Graham’s telling of the overwrought work environment at Latham Watkins brings John Grisham’s The Associate to real life. Experienced and new attorneys find themselves pulling all-nighters, sometimes wearing the same clothes for three days. Much of the work involves looking through truckloads of documents and responding to interrogatories in major corporate litigation cases. Graham comes to see that he is “simply unsuited” to working in this environment, where one’s professional life is dedicated to “resolving the problems of, or enriching, corporations.”
To Graham’s good fortune, Latham is committed to pro bono work. “Pro bono public—for the public good—is a tradition of the legal profession founded on the idea that every lawyer should devote at least a portion of his or her time to representing indigent clients or worthy causes for free.” The young attorney Graham volunteers to work with two senior, experienced attorneys on the case of The People vs. Mario Rocha.
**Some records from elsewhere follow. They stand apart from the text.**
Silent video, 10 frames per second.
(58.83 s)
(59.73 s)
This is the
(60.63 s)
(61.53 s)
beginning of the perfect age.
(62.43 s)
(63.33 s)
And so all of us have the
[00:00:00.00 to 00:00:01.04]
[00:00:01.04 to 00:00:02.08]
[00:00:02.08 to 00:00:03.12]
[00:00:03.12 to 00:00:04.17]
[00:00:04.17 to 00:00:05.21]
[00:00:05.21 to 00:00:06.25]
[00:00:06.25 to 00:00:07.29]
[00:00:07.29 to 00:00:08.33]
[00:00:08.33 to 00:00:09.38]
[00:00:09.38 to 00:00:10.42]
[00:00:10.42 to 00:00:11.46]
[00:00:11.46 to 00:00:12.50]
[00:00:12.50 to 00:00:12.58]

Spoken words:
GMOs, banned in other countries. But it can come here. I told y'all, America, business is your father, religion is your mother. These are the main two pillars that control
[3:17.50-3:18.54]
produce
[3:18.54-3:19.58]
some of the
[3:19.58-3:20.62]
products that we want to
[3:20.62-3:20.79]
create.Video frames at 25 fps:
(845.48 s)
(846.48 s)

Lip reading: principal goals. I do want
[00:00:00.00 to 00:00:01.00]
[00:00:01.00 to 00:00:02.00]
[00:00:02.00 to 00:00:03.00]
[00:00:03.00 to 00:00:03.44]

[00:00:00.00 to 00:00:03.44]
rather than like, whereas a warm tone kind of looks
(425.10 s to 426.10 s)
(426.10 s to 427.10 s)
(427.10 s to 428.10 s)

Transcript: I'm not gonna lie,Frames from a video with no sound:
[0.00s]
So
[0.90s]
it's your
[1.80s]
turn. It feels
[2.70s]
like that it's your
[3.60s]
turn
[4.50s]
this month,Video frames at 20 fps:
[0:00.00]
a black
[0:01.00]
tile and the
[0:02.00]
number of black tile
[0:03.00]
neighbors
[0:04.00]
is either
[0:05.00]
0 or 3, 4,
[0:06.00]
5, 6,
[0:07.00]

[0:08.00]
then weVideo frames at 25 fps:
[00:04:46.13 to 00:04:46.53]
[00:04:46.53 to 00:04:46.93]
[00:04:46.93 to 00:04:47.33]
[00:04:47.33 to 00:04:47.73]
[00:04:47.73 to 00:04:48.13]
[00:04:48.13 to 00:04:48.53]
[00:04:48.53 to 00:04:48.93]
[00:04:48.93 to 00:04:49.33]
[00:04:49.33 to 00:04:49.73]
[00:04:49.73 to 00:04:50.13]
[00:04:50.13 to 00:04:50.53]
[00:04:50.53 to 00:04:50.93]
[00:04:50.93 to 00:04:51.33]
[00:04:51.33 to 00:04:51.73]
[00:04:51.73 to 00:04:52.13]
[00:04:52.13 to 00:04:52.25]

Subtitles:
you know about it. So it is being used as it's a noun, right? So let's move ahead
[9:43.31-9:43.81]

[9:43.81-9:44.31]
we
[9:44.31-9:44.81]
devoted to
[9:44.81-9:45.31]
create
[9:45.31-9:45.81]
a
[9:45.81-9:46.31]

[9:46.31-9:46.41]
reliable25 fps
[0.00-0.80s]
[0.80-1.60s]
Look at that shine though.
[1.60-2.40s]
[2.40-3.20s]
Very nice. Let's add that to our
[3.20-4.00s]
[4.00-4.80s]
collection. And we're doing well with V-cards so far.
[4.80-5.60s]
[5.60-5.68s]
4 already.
At 16, Rocha attended a nighttime party that was crashed by at least two gang members. A young man who was celebrating his college admission was killed that night; this happened at a time when there was pressure from all levels (federal, state, and local) for the City of L.A. to do something about its gang problems. The two shooters are identified pretty quickly, but Rocha is also arrested after being identified in a photo lineup by attendees of the party.
There are multiple problems with the evidence against Rocha, but he is nevertheless arrested and charged with homicide. He is tried with the two known gang members, the presumption being (although Graham claims it was never proven at the trial) that he was also a gang member. Rocha’s family members are confident that he’ll be acquitted, but they hire an attorney with minimal experience who devotes just eight hours of preparation to Mario’s defense. As a result, Rocha is convicted by a jury and sentenced to life behind bars.
This is the background to the events covered in Unbillable Hours. Graham finds himself driving to Calipatria State Prison to meet with Rocha and, surprisingly, discovers that he’s developed a “goddamned conscience.” In other words, he’s found a cause that offer rewards greater than the mega bucks he’s getting at Latham (where the garage houses so many new Mercedes and BMW automobiles that it is said to look like a German car dealership). But overturning a criminal conviction in California is virtually impossible, so Graham’s team is going to have to move Heaven and Earth to do so. They also may need a miracle, which comes in the form of a Catholic nun’s efforts.
It’s no surprise that Mario Rocha is eventually freed, and this telling of how that is accomplished is fascinating. Yet, again, Unbillable Hours is more about Graham than it is about Rocha. When Graham initially visits Rocha at Calipatria he begins to ponder what a “loss of freedom” means. He also comes to see that Rocha is a very intelligent young man who was not privileged to get the same breaks in life as Graham, the son of a lawyer.
This reviewer had just two concerns with this nonfiction account. Although most of the story is told in layman’s terms, there are times when the language will be difficult for an average reader to follow: “It is clear no witness exists who could have proven Petitioner’s innocence as he claimed. The testimony failed to raise credible evidence of Petitioner’s innocence by a preponderance of the evidence.” Yes, this is language from a court document, an order, but it would have been well to translate it into simpler terms.
Graham also fails to ascribe the best of motives to the actions of prosecutors and others in this account. Prosecutors must act on the information gathered and provided to them by law enforcement and/or their own investigators. In general, they are very talented and skilled individuals who do not work to get rich. (Graham, by his own admission, did not know how to draft motions when he became involved in the Rocha case.) It may have been beneficial to have had an addendum giving the assigned prosecutors a chance to express their views and perspectives on the case.
Mario Rocha today is an undergraduate at George Washington University in Washington, D.C. Ian Graham is experiencing a different kind of freedom, speaking at law schools and to defense groups. He no longer makes a six-figure salary, but he is unshackled and able “to see a world and a life beyond the confines” of a large corporate law firm.